Plutôt cachée. Plutôt dans sa forme
autistique... est-ce qu'on dit ce mot ? Oui ? Ce métier a
été ma survie et, ça, je le dis sans
sens dramatique, aucun. Ca a été vraiment vital
pour moi, sinon, je n'avais aucun sens à ma vie. L'envie,
une fois de plus, de donner et, surtout, de recevoir, aussi. Puisque vous avez
employé le mot "autistique", je me permets d'en parler. Vous
êtes fascinée et vous allez voir sans
caméras, ça vous honore, souvent, les enfants
malades... Moi,
c'est vrai que j'ai fait pas mal de visites dans les
hôpitaux, voir les enfants malades. Mais, j'ai surtout... et
je vais vous donner peut-être une toute petite clé
de ma vie, puisque, en tout cas, c'est un souvenir, quelque chose
d'extrêmement marquant dans ma vie: je crois, aux alentours
de onze ans, je suivais donc des cours de catéchisme et,
tous les dimanches, nous allions à l'hôpital de
Garches, pour aller voir des enfants malades,
tétraplégiques et, on avait pour mission que de
jouer avec eux, de s'occuper d'eux. C'est insupportable. C'est
insupportable pour quelqu'un qui marche, pour quelqu'un qui s'ouvre,
pour quelqu'un qui vit... Voilà, ce sont des choses qui sont
en tout cas extrêmement électrochocs dans ma vie
et, c'est assez difficile après de supporter cette injustice. Est-ce qu'il vous
arrive de temps en temps d'imaginer qu'un jour vous allez disparaitre
complètement des médias, de la scène,
de la chanson ? Ecoutez,
j'ai le sentiment que ce sera mon dernier interview. Celui-là,
en ce moment ? Celui-ci
! Mais, mais... Ca vous choque, si
je vous dis qu'être si sûre de son
désir, faire ce que bon vous semble et mener votre
carrière comme vous la menez, en vous moquant, en gros, des
qu'en-dira-t-on et en faisant ce que vous voulez, c'est aussi
né d'un énorme orgueil ? Je
ne pense pas que ce soit ni de l'orgueil, ni être
sûre de soi. Je pense que c'est plutôt une aversion
pour le compromis. Je me suis toujours dit que je ne serais jamais
dirigée par mes propres peurs. Parce que les peurs peuvent
engendrer des choses terribles. Mais, je n'ai jamais
cédé à mes peurs.
Donc, vous avez
dépassé vos peurs ? J'ai
dépassé mes peurs. Parfois, elles reviennent
avec force, avec fracas. Mais, je ne ferai jamais rien qui est
guidé par la peur.
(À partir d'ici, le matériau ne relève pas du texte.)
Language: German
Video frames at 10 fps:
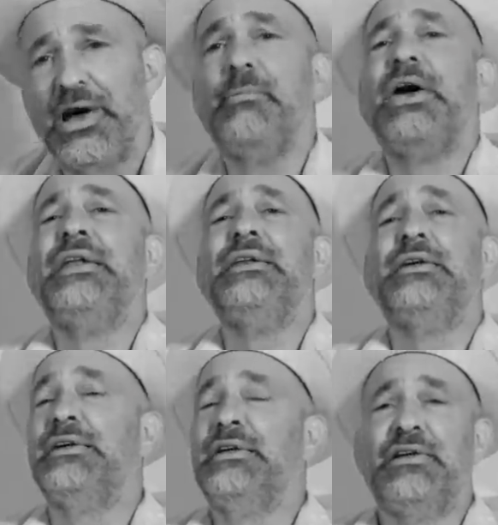Am
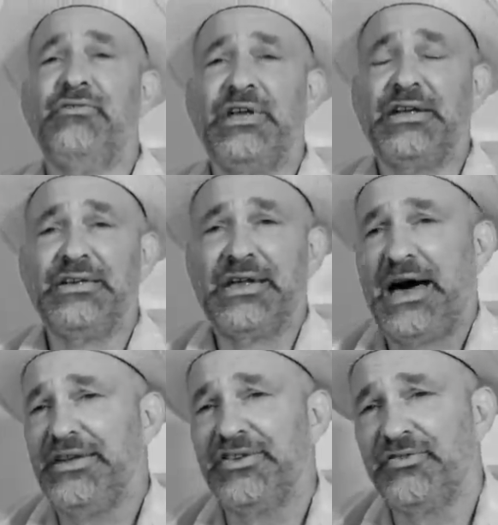Ende werden
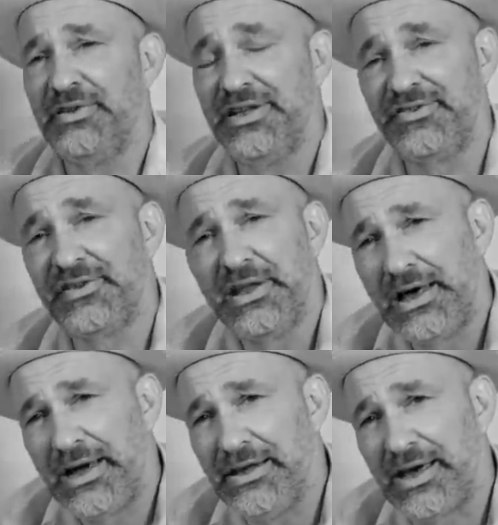keineswegs
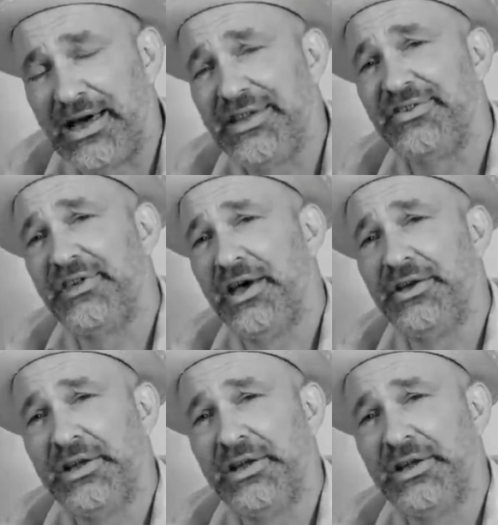alle reich sein.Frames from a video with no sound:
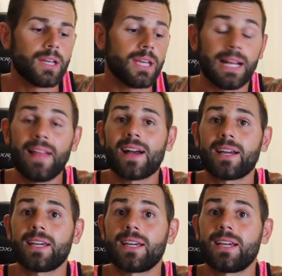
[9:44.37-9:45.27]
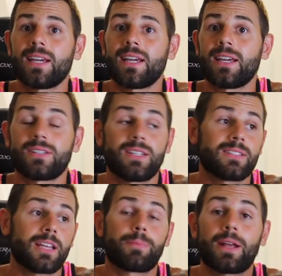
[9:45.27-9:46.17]
y nada, si
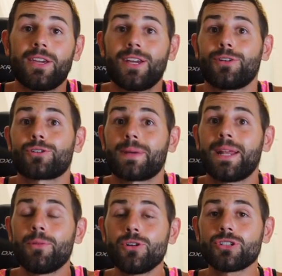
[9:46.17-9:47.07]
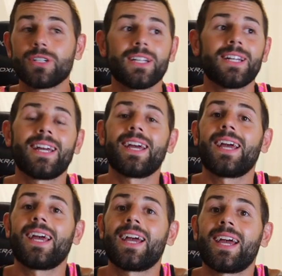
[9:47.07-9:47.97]
estáis por allí, nos veremos.
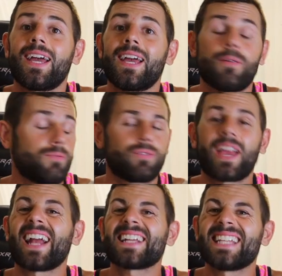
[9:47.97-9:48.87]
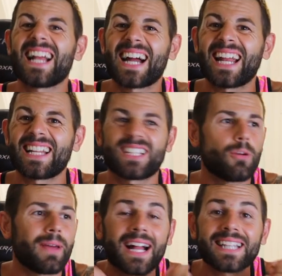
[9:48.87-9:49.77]
Eh, qué ganas de ir a Canarias,
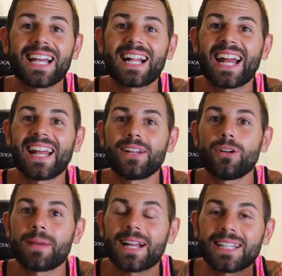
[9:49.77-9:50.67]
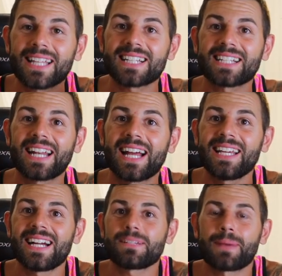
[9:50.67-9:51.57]
tío. Me encanta el Canario, me encantan las
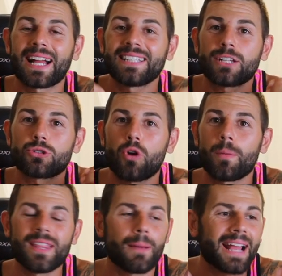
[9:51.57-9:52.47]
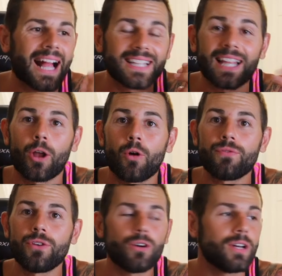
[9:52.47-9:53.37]
Canarias, me encanta su comida, me encanta el
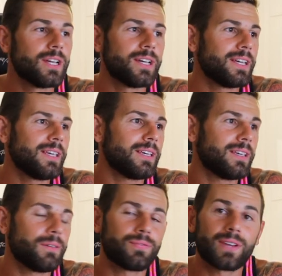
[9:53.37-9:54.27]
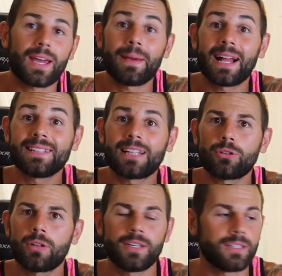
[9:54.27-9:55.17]
gocio Y es que me encanta
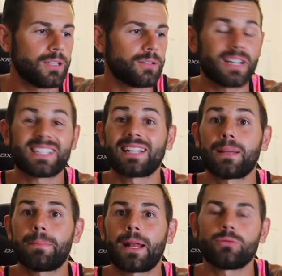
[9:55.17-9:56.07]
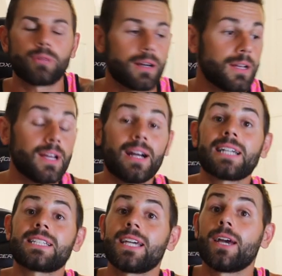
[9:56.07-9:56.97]
todo allí, tío. Hasta la temperatura.
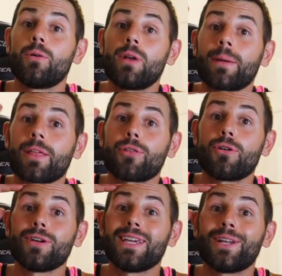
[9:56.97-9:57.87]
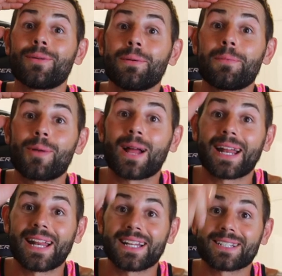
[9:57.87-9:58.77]
Así que un abrazo y nos vemos por las
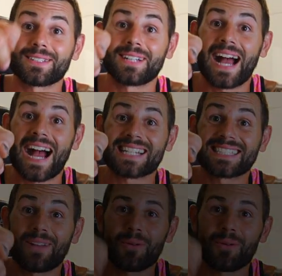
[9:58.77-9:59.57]
Canarias. Hasta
Jamais. Au final de cet
entretien, on se rend compte qu'on vous a beaucoup
fantasmée, qu'on a imaginé que tout ça
était calcul, ces apparitions, ces disparitions et que,
c'est votre rythme à vous, finalement ? Tout
à fait ! Vous aimez le
silence ? Je
crois que le silence m'aime, plutôt. (Rire.). On va
peut-être se quitter sur un silence, alors... Sur
un silence... Merci à vous. (Silence.)